SUPPLIED MATERIAL:
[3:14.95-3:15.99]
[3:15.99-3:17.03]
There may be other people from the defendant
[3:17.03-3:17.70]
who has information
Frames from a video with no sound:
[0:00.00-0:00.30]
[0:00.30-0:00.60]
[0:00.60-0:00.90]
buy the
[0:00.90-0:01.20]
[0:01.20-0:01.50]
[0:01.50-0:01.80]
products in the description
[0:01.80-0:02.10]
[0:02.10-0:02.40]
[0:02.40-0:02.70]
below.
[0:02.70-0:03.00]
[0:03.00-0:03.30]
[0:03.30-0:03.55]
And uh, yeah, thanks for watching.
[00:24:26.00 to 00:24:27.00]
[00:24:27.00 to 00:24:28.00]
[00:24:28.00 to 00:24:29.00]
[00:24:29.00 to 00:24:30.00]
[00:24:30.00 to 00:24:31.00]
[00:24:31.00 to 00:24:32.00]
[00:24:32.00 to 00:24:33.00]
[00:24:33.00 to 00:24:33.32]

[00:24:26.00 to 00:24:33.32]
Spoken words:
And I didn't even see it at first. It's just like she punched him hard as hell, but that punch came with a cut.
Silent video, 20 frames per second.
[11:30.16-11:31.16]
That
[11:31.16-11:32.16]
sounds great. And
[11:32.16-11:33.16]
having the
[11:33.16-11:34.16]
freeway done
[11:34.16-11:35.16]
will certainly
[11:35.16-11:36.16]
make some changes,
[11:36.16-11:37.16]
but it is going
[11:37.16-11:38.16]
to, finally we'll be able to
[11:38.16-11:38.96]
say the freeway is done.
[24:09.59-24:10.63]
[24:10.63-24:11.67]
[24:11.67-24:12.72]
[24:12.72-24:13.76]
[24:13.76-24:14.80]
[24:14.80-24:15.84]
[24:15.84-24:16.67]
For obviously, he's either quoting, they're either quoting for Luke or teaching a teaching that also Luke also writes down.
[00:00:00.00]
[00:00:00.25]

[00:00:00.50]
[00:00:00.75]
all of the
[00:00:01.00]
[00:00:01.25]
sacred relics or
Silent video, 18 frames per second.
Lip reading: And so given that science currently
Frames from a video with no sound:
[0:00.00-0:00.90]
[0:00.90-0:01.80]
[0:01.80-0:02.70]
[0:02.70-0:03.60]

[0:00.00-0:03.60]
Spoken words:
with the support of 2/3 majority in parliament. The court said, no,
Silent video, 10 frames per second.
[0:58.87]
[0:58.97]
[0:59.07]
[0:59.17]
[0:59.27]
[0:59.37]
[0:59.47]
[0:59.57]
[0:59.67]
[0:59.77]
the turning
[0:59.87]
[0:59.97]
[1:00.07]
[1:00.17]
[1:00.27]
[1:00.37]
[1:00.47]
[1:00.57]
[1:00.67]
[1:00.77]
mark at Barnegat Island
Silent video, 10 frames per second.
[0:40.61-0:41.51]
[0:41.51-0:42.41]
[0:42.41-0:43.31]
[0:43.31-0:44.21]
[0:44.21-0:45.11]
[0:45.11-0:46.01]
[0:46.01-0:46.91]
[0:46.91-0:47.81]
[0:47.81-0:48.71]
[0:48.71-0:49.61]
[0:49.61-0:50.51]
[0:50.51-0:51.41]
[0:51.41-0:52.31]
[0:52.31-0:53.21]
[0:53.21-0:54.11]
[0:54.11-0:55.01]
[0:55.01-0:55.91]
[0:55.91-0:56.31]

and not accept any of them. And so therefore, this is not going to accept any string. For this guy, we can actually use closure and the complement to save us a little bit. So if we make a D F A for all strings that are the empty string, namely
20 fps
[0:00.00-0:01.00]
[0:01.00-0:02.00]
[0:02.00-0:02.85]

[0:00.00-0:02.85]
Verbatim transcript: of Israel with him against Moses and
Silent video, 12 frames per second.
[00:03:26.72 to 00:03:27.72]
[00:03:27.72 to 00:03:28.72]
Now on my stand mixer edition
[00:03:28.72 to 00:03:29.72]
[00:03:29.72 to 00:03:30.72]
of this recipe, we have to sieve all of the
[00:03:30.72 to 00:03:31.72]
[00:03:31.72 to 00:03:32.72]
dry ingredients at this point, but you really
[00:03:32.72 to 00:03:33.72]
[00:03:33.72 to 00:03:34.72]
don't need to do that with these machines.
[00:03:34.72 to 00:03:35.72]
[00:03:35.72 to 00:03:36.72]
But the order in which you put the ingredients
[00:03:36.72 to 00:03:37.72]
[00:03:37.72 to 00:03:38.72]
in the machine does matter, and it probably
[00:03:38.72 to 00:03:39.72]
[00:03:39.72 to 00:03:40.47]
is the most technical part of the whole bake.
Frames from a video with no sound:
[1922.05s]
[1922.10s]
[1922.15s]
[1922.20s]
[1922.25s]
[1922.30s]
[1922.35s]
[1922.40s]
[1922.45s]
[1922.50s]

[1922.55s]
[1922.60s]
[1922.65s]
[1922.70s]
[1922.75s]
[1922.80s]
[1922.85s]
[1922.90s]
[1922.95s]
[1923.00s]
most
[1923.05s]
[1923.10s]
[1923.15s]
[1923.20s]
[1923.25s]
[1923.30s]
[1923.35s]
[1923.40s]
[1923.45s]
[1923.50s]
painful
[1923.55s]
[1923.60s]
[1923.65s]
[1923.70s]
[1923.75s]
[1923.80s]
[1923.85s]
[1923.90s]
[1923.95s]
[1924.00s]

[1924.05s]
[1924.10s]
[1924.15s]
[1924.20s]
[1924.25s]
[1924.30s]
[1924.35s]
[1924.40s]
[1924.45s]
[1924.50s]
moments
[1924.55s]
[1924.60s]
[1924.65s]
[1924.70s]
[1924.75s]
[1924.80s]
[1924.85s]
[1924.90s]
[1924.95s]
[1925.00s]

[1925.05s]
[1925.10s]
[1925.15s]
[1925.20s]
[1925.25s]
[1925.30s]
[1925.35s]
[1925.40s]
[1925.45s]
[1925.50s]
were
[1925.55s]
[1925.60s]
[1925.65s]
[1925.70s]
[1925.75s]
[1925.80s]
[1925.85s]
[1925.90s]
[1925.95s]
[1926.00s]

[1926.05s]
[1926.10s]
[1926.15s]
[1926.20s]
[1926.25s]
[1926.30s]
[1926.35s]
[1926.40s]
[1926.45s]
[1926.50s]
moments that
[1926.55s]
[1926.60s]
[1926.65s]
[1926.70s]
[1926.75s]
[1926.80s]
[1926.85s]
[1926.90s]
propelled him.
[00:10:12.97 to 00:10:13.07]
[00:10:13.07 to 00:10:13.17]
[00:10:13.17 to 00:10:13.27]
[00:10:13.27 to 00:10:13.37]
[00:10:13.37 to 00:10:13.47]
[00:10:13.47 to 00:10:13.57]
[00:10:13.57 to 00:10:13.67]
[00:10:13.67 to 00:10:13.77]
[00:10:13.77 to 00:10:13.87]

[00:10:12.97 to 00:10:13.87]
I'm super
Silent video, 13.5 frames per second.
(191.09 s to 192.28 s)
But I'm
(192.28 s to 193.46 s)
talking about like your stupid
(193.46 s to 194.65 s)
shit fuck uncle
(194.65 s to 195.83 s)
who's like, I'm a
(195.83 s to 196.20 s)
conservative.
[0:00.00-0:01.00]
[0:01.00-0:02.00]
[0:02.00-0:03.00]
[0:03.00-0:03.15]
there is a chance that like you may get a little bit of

TASK TO CARRY OUT:
Please provide an exact transcription of each line from the one holding "[00:03:39.72 to 00:03:40.47]" through the final line of the data above.

ANSWER TO THIS TASK:
[00:03:39.72 to 00:03:40.47]
is the most technical part of the whole bake.
Frames from a video with no sound:
[1922.05s]
[1922.10s]
[1922.15s]
[1922.20s]
[1922.25s]
[1922.30s]
[1922.35s]
[1922.40s]
[1922.45s]
[1922.50s]

[1922.55s]
[1922.60s]
[1922.65s]
[1922.70s]
[1922.75s]
[1922.80s]
[1922.85s]
[1922.90s]
[1922.95s]
[1923.00s]
most
[1923.05s]
[1923.10s]
[1923.15s]
[1923.20s]
[1923.25s]
[1923.30s]
[1923.35s]
[1923.40s]
[1923.45s]
[1923.50s]
painful
[1923.55s]
[1923.60s]
[1923.65s]
[1923.70s]
[1923.75s]
[1923.80s]
[1923.85s]
[1923.90s]
[1923.95s]
[1924.00s]

[1924.05s]
[1924.10s]
[1924.15s]
[1924.20s]
[1924.25s]
[1924.30s]
[1924.35s]
[1924.40s]
[1924.45s]
[1924.50s]
moments
[1924.55s]
[1924.60s]
[1924.65s]
[1924.70s]
[1924.75s]
[1924.80s]
[1924.85s]
[1924.90s]
[1924.95s]
[1925.00s]

[1925.05s]
[1925.10s]
[1925.15s]
[1925.20s]
[1925.25s]
[1925.30s]
[1925.35s]
[1925.40s]
[1925.45s]
[1925.50s]
were
[1925.55s]
[1925.60s]
[1925.65s]
[1925.70s]
[1925.75s]
[1925.80s]
[1925.85s]
[1925.90s]
[1925.95s]
[1926.00s]

[1926.05s]
[1926.10s]
[1926.15s]
[1926.20s]
[1926.25s]
[1926.30s]
[1926.35s]
[1926.40s]
[1926.45s]
[1926.50s]
moments that
[1926.55s]
[1926.60s]
[1926.65s]
[1926.70s]
[1926.75s]
[1926.80s]
[1926.85s]
[1926.90s]
propelled him.
[00:10:12.97 to 00:10:13.07]
[00:10:13.07 to 00:10:13.17]
[00:10:13.17 to 00:10:13.27]
[00:10:13.27 to 00:10:13.37]
[00:10:13.37 to 00:10:13.47]
[00:10:13.47 to 00:10:13.57]
[00:10:13.57 to 00:10:13.67]
[00:10:13.67 to 00:10:13.77]
[00:10:13.77 to 00:10:13.87]

[00:10:12.97 to 00:10:13.87]
I'm super
Silent video, 13.5 frames per second.
(191.09 s to 192.28 s)
But I'm
(192.28 s to 193.46 s)
talking about like your stupid
(193.46 s to 194.65 s)
shit fuck uncle
(194.65 s to 195.83 s)
who's like, I'm a
(195.83 s to 196.20 s)
conservative.
[0:00.00-0:01.00]
[0:01.00-0:02.00]
[0:02.00-0:03.00]
[0:03.00-0:03.15]
there is a chance that like you may get a little bit of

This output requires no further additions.